(Collected data entries)
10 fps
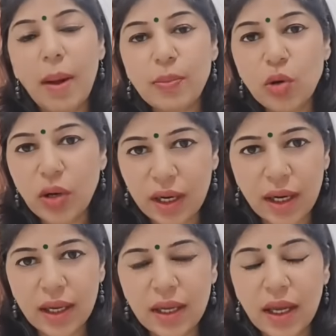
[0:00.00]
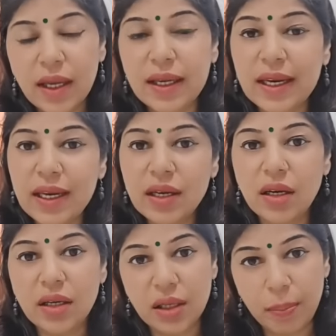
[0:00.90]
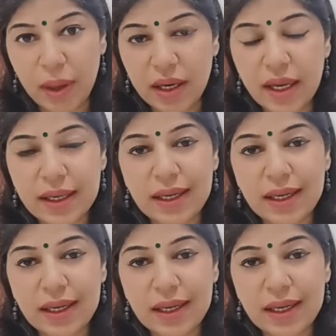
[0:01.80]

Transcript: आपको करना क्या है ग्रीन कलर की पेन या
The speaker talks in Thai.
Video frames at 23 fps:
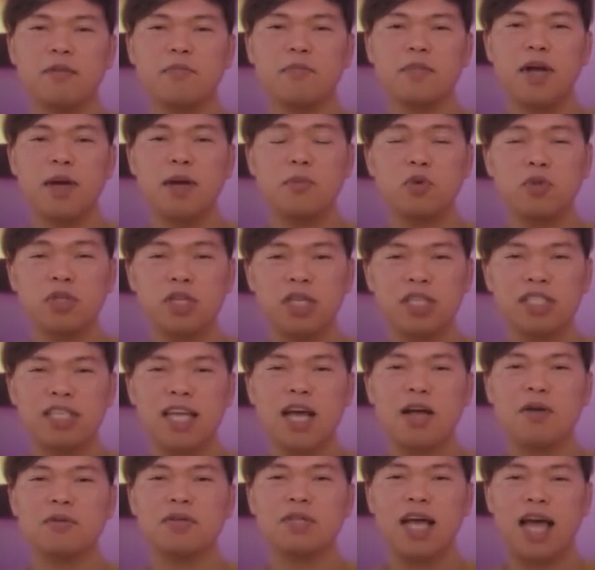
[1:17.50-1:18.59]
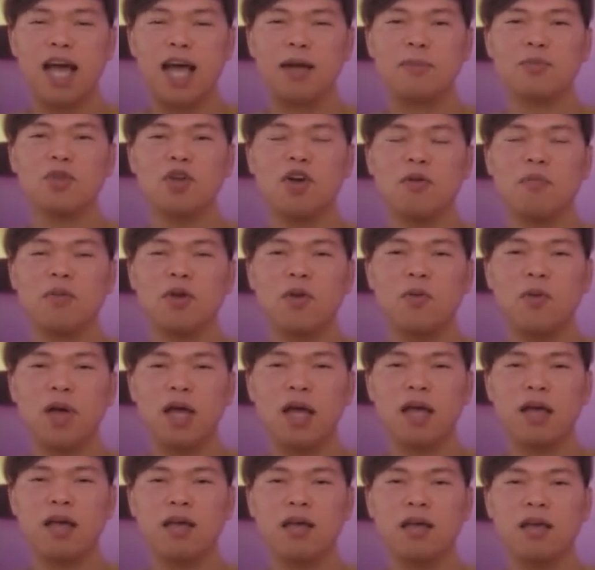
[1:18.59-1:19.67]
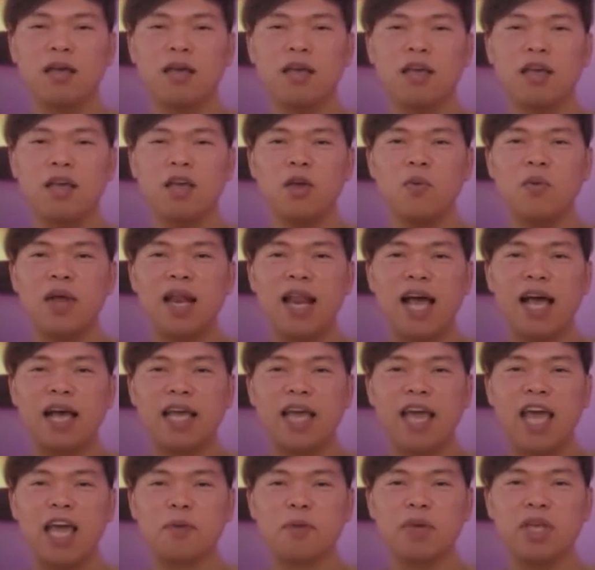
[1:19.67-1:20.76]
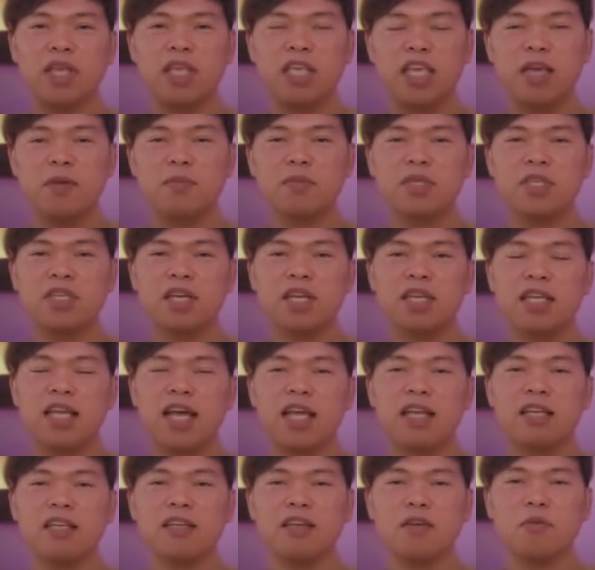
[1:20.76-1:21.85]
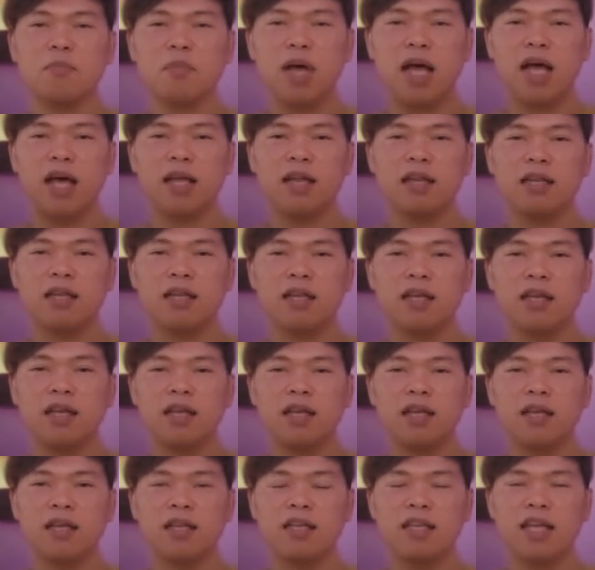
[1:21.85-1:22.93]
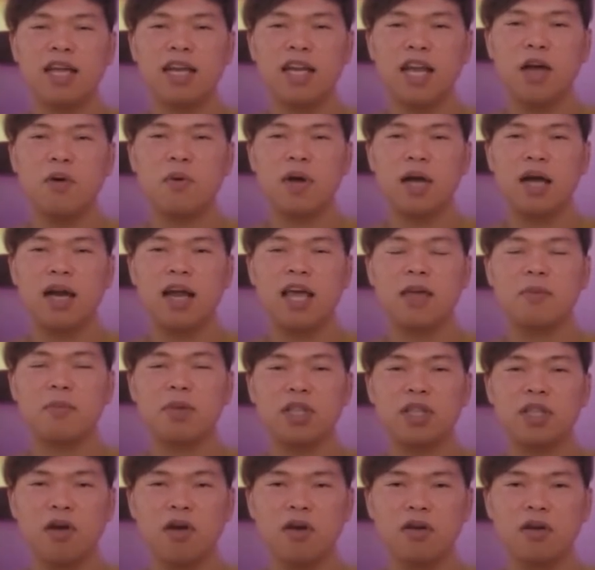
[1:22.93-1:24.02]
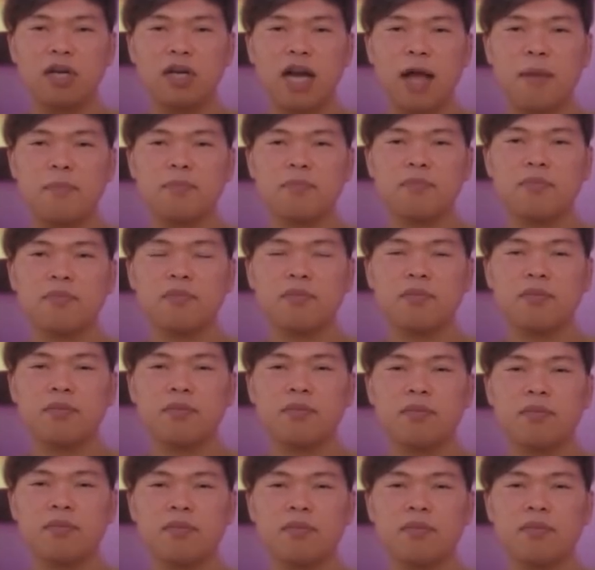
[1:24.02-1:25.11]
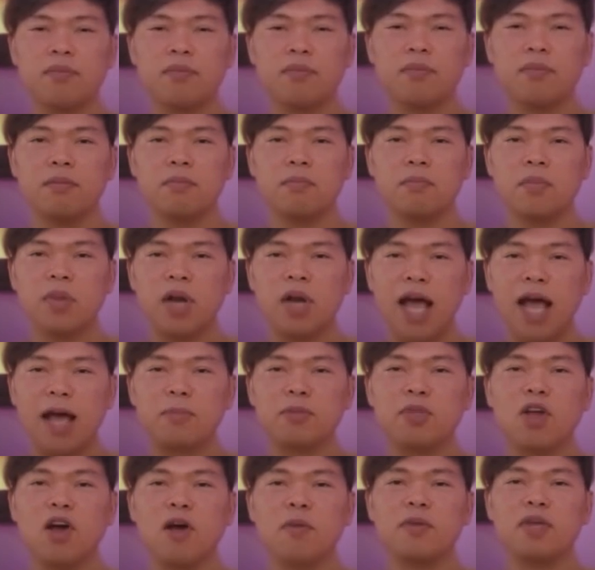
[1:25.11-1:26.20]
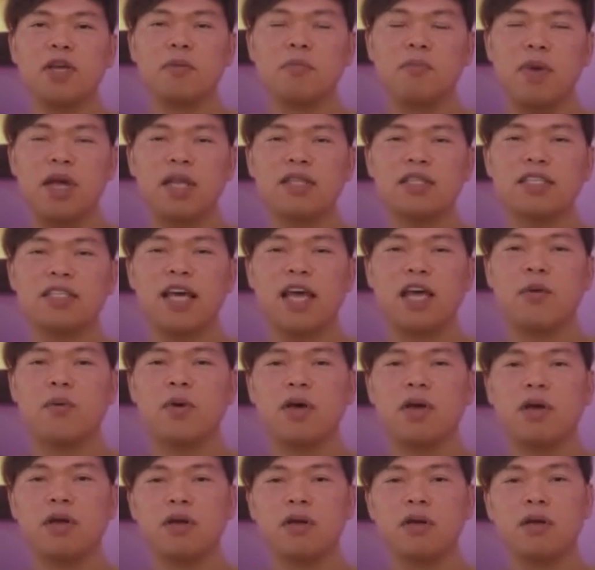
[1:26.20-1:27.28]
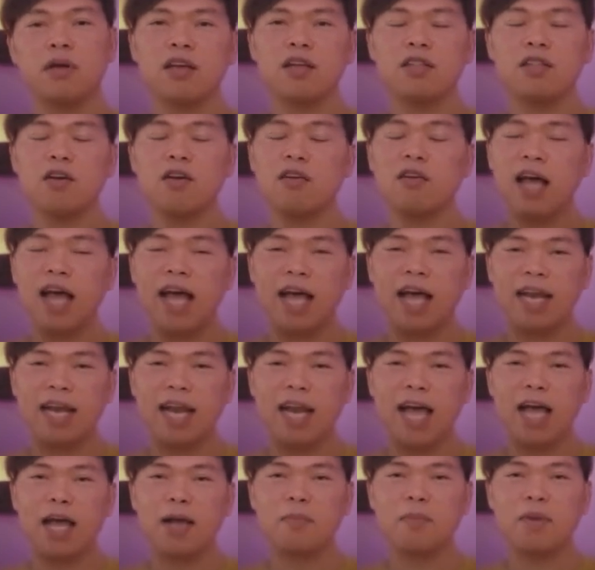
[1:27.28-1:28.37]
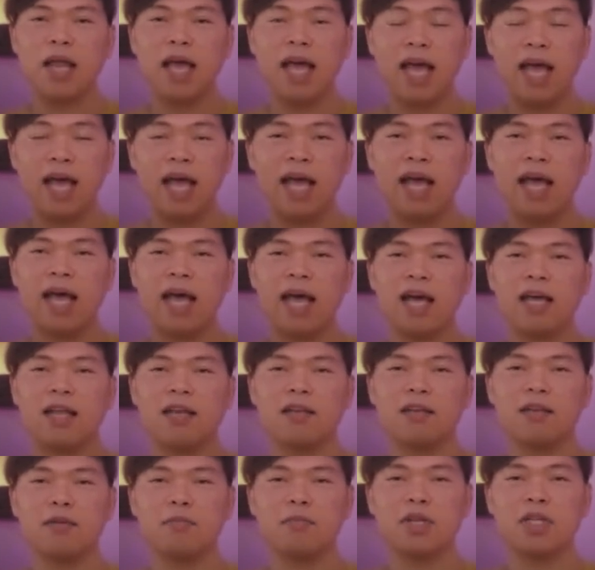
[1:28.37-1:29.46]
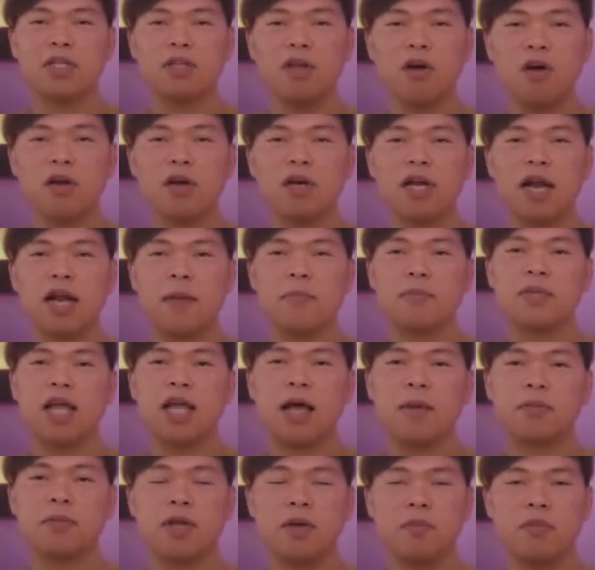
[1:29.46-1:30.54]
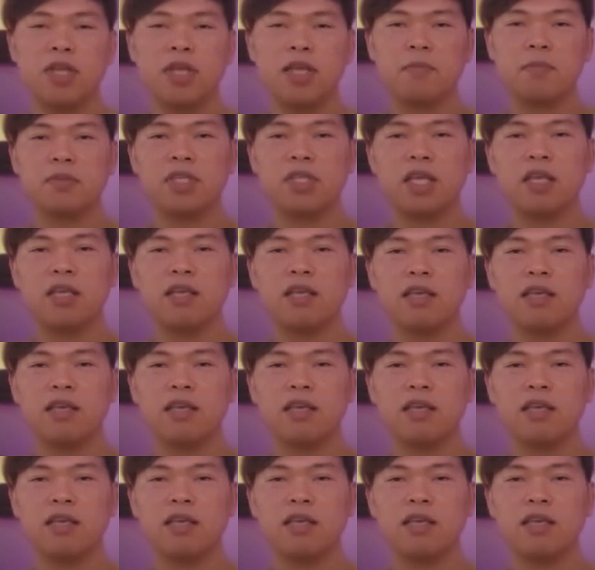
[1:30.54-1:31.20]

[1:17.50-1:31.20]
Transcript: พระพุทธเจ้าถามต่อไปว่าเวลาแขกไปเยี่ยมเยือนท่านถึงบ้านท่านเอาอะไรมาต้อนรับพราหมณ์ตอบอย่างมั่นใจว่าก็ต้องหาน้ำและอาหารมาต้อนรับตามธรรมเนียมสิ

#### Work item
Omit the pictures; set down each record exactly.

#### Answer to this problem
10 fps
[0:00.00]
[0:00.90]
[0:01.80]

Transcript: आपको करना क्या है ग्रीन कलर की पेन या
The speaker talks in Thai.
Video frames at 23 fps:
[1:17.50-1:18.59]
[1:18.59-1:19.67]
[1:19.67-1:20.76]
[1:20.76-1:21.85]
[1:21.85-1:22.93]
[1:22.93-1:24.02]
[1:24.02-1:25.11]
[1:25.11-1:26.20]
[1:26.20-1:27.28]
[1:27.28-1:28.37]
[1:28.37-1:29.46]
[1:29.46-1:30.54]
[1:30.54-1:31.20]

[1:17.50-1:31.20]
Transcript: พระพุทธเจ้าถามต่อไปว่าเวลาแขกไปเยี่ยมเยือนท่านถึงบ้านท่านเอาอะไรมาต้อนรับพราหมณ์ตอบอย่างมั่นใจว่าก็ต้องหาน้ำและอาหารมาต้อนรับตามธรรมเนียมสิ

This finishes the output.